Instructions for the task: Reproduce the listing below as it stands. Leave out each image.

Available records:
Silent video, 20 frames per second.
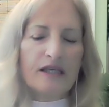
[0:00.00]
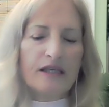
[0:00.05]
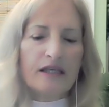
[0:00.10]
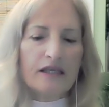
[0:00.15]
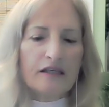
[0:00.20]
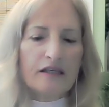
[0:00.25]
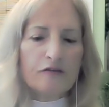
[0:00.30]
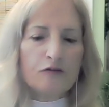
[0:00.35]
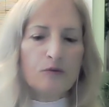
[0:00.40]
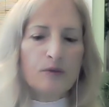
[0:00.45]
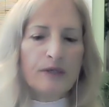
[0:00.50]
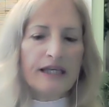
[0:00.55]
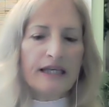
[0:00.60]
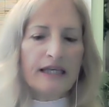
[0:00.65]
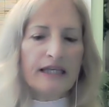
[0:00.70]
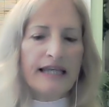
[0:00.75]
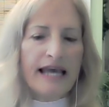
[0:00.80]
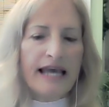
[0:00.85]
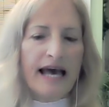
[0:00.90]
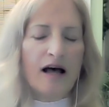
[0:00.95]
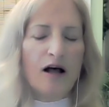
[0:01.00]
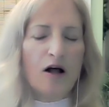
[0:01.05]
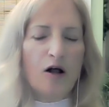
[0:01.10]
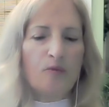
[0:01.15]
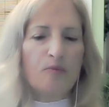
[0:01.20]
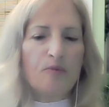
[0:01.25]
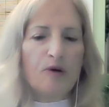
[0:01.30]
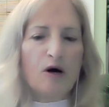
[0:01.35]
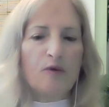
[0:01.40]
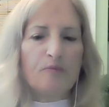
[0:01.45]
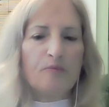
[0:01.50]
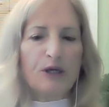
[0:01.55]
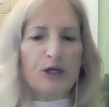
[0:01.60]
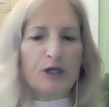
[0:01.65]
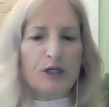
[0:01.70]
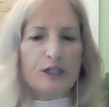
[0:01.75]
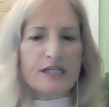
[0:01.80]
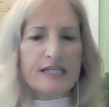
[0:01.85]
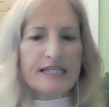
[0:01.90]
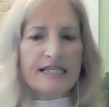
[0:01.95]
if we can help a
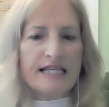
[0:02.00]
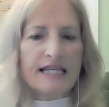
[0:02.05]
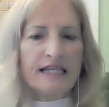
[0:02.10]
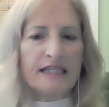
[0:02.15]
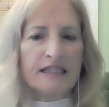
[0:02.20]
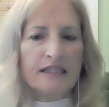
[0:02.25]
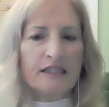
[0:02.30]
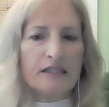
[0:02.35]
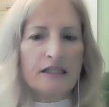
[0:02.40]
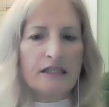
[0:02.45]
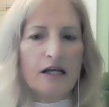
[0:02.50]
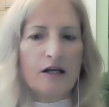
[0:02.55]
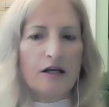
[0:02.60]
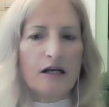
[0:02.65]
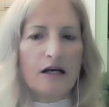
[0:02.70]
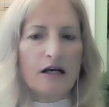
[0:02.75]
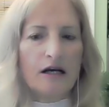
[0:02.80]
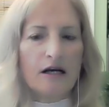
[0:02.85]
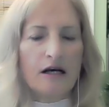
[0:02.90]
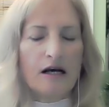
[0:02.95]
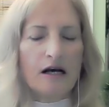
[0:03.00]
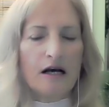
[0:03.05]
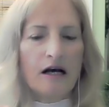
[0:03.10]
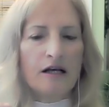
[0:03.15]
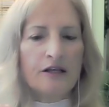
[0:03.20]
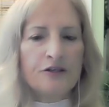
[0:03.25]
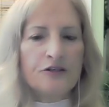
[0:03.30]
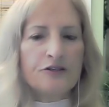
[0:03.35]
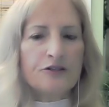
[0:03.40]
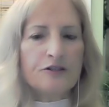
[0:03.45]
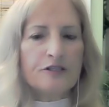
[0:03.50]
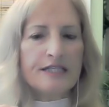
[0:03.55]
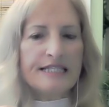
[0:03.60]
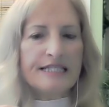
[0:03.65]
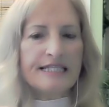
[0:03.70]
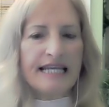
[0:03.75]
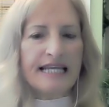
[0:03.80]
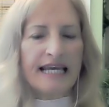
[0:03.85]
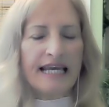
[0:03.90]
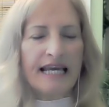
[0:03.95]
person
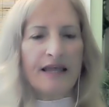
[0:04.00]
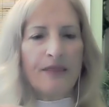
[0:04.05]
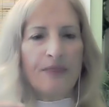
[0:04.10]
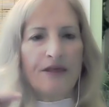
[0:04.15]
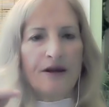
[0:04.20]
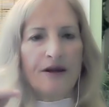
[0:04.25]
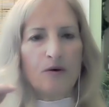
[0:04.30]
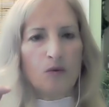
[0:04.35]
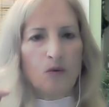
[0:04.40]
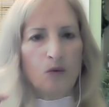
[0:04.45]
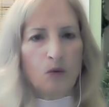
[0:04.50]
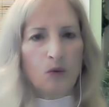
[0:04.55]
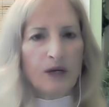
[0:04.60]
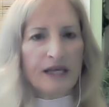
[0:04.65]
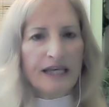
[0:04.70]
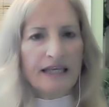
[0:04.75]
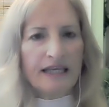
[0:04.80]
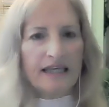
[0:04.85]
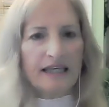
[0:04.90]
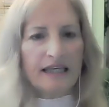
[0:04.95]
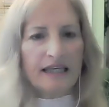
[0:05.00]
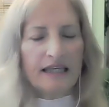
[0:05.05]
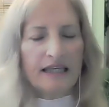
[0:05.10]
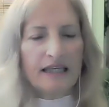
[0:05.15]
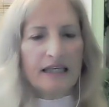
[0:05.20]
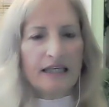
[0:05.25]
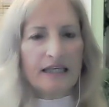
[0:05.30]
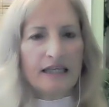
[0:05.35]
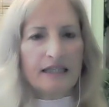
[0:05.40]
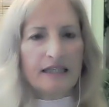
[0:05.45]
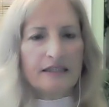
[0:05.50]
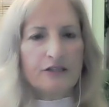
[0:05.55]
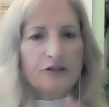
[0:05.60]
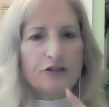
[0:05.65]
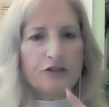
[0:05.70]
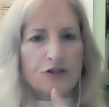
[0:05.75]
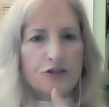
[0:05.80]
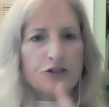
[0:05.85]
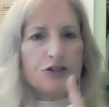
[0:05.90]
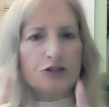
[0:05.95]
understand that
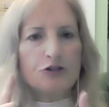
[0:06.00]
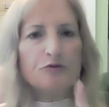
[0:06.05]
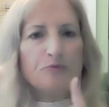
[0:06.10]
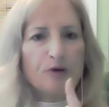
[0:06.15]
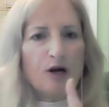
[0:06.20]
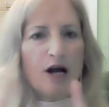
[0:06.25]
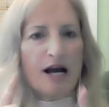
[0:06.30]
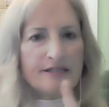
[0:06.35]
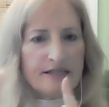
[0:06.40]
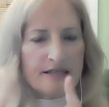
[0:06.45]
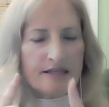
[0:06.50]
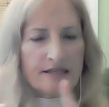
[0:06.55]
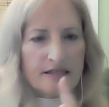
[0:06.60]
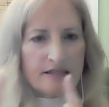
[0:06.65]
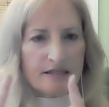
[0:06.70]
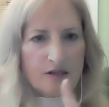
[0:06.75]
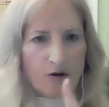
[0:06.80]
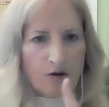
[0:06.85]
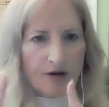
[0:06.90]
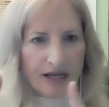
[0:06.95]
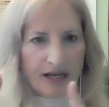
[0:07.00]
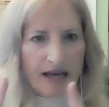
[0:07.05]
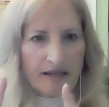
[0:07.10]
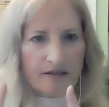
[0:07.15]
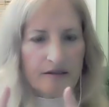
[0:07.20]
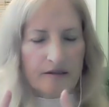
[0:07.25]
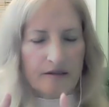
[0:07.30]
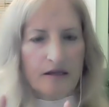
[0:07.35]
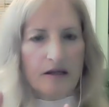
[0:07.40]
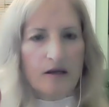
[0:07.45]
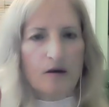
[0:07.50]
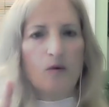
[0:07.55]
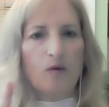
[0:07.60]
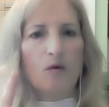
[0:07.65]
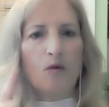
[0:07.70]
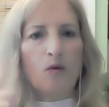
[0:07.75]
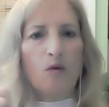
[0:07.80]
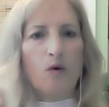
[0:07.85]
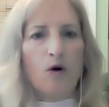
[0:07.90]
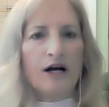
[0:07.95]
there's two processes going on.
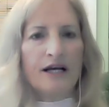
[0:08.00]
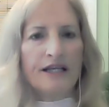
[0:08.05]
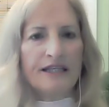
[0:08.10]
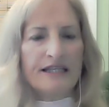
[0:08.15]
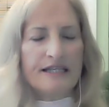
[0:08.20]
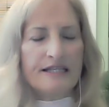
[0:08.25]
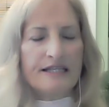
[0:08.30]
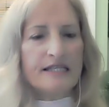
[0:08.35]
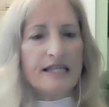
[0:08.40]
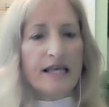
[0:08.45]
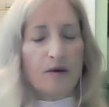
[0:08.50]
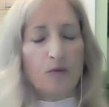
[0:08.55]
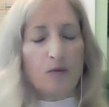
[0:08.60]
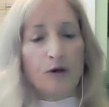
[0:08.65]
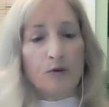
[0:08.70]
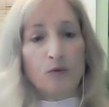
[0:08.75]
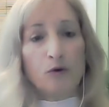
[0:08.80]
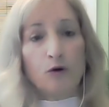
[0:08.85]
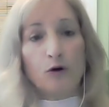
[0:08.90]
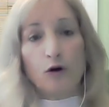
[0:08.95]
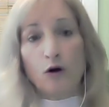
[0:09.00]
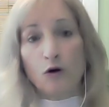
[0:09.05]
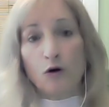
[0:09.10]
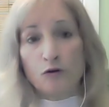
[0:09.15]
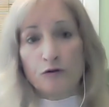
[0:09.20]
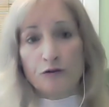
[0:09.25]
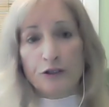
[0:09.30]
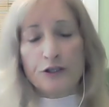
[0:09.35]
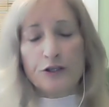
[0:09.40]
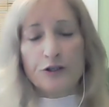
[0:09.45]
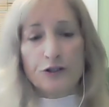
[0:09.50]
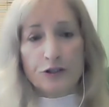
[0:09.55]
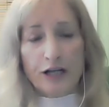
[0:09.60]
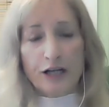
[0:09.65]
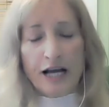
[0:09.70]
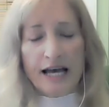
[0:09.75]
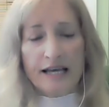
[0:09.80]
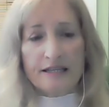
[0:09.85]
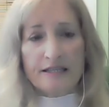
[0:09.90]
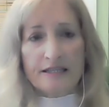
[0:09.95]
One is that when we're
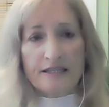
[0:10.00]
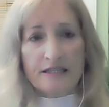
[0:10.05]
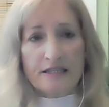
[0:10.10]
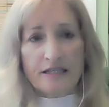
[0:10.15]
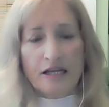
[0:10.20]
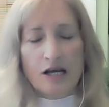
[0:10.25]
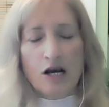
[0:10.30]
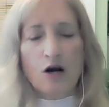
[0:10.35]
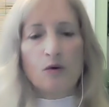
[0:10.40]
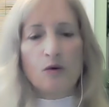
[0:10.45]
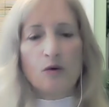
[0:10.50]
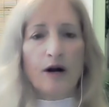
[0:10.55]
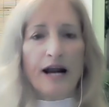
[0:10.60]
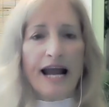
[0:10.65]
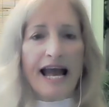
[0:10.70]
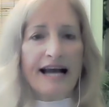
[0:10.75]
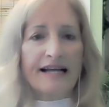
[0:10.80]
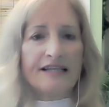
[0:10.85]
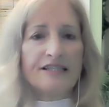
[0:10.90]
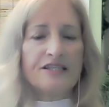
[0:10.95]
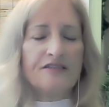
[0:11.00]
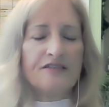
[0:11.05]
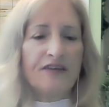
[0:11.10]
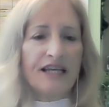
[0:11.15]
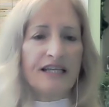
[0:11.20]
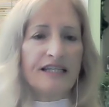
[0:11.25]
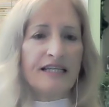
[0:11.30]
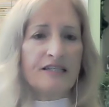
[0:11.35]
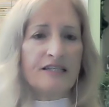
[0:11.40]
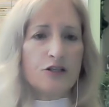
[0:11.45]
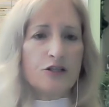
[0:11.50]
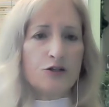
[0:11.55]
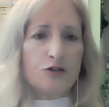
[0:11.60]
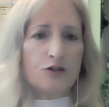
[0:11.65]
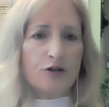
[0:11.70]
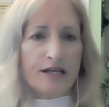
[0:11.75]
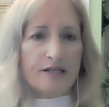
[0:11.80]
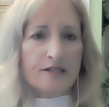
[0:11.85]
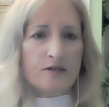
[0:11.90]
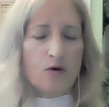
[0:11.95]
overstressed, we're activating
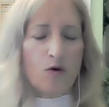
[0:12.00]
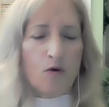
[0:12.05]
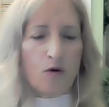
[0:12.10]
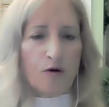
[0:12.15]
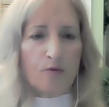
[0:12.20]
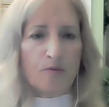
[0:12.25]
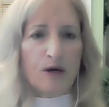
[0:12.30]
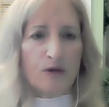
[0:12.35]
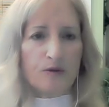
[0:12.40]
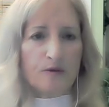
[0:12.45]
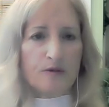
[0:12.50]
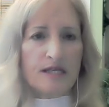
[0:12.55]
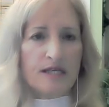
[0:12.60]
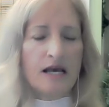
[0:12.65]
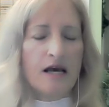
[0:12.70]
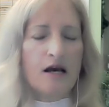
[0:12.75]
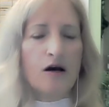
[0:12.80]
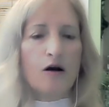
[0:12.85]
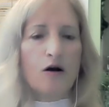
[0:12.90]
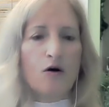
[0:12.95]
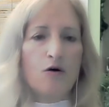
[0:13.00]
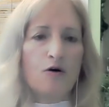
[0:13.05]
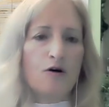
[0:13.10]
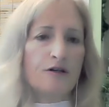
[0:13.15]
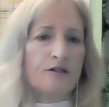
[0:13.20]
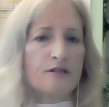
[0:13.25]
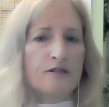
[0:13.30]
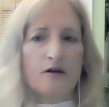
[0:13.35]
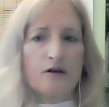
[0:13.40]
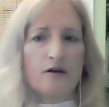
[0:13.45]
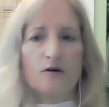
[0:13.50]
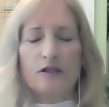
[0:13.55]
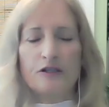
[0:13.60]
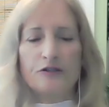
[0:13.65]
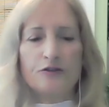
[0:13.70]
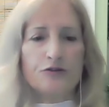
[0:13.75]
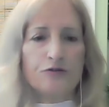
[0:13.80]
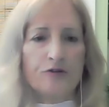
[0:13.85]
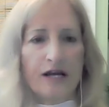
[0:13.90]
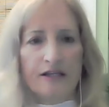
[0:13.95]
stress hormones, cortisol,
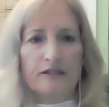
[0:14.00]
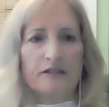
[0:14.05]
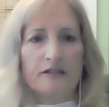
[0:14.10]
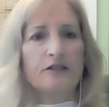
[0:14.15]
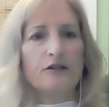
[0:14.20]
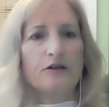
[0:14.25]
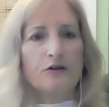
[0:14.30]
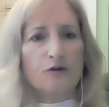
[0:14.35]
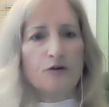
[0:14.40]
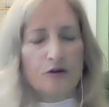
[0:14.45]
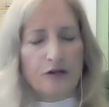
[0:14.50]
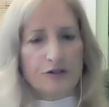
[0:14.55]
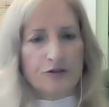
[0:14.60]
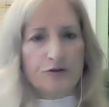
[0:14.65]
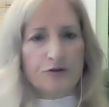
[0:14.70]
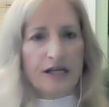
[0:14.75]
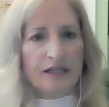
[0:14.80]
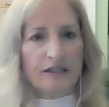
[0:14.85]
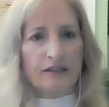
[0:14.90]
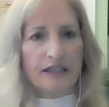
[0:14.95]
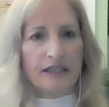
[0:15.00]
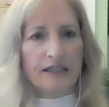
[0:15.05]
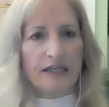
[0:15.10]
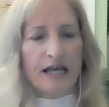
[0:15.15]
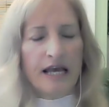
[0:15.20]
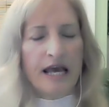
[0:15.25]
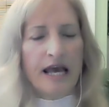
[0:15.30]
adrenaline, noradrenaline.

Response:
Silent video, 20 frames per second.
[0:00.00]
[0:00.05]
[0:00.10]
[0:00.15]
[0:00.20]
[0:00.25]
[0:00.30]
[0:00.35]
[0:00.40]
[0:00.45]
[0:00.50]
[0:00.55]
[0:00.60]
[0:00.65]
[0:00.70]
[0:00.75]
[0:00.80]
[0:00.85]
[0:00.90]
[0:00.95]
[0:01.00]
[0:01.05]
[0:01.10]
[0:01.15]
[0:01.20]
[0:01.25]
[0:01.30]
[0:01.35]
[0:01.40]
[0:01.45]
[0:01.50]
[0:01.55]
[0:01.60]
[0:01.65]
[0:01.70]
[0:01.75]
[0:01.80]
[0:01.85]
[0:01.90]
[0:01.95]
if we can help a
[0:02.00]
[0:02.05]
[0:02.10]
[0:02.15]
[0:02.20]
[0:02.25]
[0:02.30]
[0:02.35]
[0:02.40]
[0:02.45]
[0:02.50]
[0:02.55]
[0:02.60]
[0:02.65]
[0:02.70]
[0:02.75]
[0:02.80]
[0:02.85]
[0:02.90]
[0:02.95]
[0:03.00]
[0:03.05]
[0:03.10]
[0:03.15]
[0:03.20]
[0:03.25]
[0:03.30]
[0:03.35]
[0:03.40]
[0:03.45]
[0:03.50]
[0:03.55]
[0:03.60]
[0:03.65]
[0:03.70]
[0:03.75]
[0:03.80]
[0:03.85]
[0:03.90]
[0:03.95]
person
[0:04.00]
[0:04.05]
[0:04.10]
[0:04.15]
[0:04.20]
[0:04.25]
[0:04.30]
[0:04.35]
[0:04.40]
[0:04.45]
[0:04.50]
[0:04.55]
[0:04.60]
[0:04.65]
[0:04.70]
[0:04.75]
[0:04.80]
[0:04.85]
[0:04.90]
[0:04.95]
[0:05.00]
[0:05.05]
[0:05.10]
[0:05.15]
[0:05.20]
[0:05.25]
[0:05.30]
[0:05.35]
[0:05.40]
[0:05.45]
[0:05.50]
[0:05.55]
[0:05.60]
[0:05.65]
[0:05.70]
[0:05.75]
[0:05.80]
[0:05.85]
[0:05.90]
[0:05.95]
understand that
[0:06.00]
[0:06.05]
[0:06.10]
[0:06.15]
[0:06.20]
[0:06.25]
[0:06.30]
[0:06.35]
[0:06.40]
[0:06.45]
[0:06.50]
[0:06.55]
[0:06.60]
[0:06.65]
[0:06.70]
[0:06.75]
[0:06.80]
[0:06.85]
[0:06.90]
[0:06.95]
[0:07.00]
[0:07.05]
[0:07.10]
[0:07.15]
[0:07.20]
[0:07.25]
[0:07.30]
[0:07.35]
[0:07.40]
[0:07.45]
[0:07.50]
[0:07.55]
[0:07.60]
[0:07.65]
[0:07.70]
[0:07.75]
[0:07.80]
[0:07.85]
[0:07.90]
[0:07.95]
there's two processes going on.
[0:08.00]
[0:08.05]
[0:08.10]
[0:08.15]
[0:08.20]
[0:08.25]
[0:08.30]
[0:08.35]
[0:08.40]
[0:08.45]
[0:08.50]
[0:08.55]
[0:08.60]
[0:08.65]
[0:08.70]
[0:08.75]
[0:08.80]
[0:08.85]
[0:08.90]
[0:08.95]
[0:09.00]
[0:09.05]
[0:09.10]
[0:09.15]
[0:09.20]
[0:09.25]
[0:09.30]
[0:09.35]
[0:09.40]
[0:09.45]
[0:09.50]
[0:09.55]
[0:09.60]
[0:09.65]
[0:09.70]
[0:09.75]
[0:09.80]
[0:09.85]
[0:09.90]
[0:09.95]
One is that when we're
[0:10.00]
[0:10.05]
[0:10.10]
[0:10.15]
[0:10.20]
[0:10.25]
[0:10.30]
[0:10.35]
[0:10.40]
[0:10.45]
[0:10.50]
[0:10.55]
[0:10.60]
[0:10.65]
[0:10.70]
[0:10.75]
[0:10.80]
[0:10.85]
[0:10.90]
[0:10.95]
[0:11.00]
[0:11.05]
[0:11.10]
[0:11.15]
[0:11.20]
[0:11.25]
[0:11.30]
[0:11.35]
[0:11.40]
[0:11.45]
[0:11.50]
[0:11.55]
[0:11.60]
[0:11.65]
[0:11.70]
[0:11.75]
[0:11.80]
[0:11.85]
[0:11.90]
[0:11.95]
overstressed, we're activating
[0:12.00]
[0:12.05]
[0:12.10]
[0:12.15]
[0:12.20]
[0:12.25]
[0:12.30]
[0:12.35]
[0:12.40]
[0:12.45]
[0:12.50]
[0:12.55]
[0:12.60]
[0:12.65]
[0:12.70]
[0:12.75]
[0:12.80]
[0:12.85]
[0:12.90]
[0:12.95]
[0:13.00]
[0:13.05]
[0:13.10]
[0:13.15]
[0:13.20]
[0:13.25]
[0:13.30]
[0:13.35]
[0:13.40]
[0:13.45]
[0:13.50]
[0:13.55]
[0:13.60]
[0:13.65]
[0:13.70]
[0:13.75]
[0:13.80]
[0:13.85]
[0:13.90]
[0:13.95]
stress hormones, cortisol,
[0:14.00]
[0:14.05]
[0:14.10]
[0:14.15]
[0:14.20]
[0:14.25]
[0:14.30]
[0:14.35]
[0:14.40]
[0:14.45]
[0:14.50]
[0:14.55]
[0:14.60]
[0:14.65]
[0:14.70]
[0:14.75]
[0:14.80]
[0:14.85]
[0:14.90]
[0:14.95]
[0:15.00]
[0:15.05]
[0:15.10]
[0:15.15]
[0:15.20]
[0:15.25]
[0:15.30]
adrenaline, noradrenaline.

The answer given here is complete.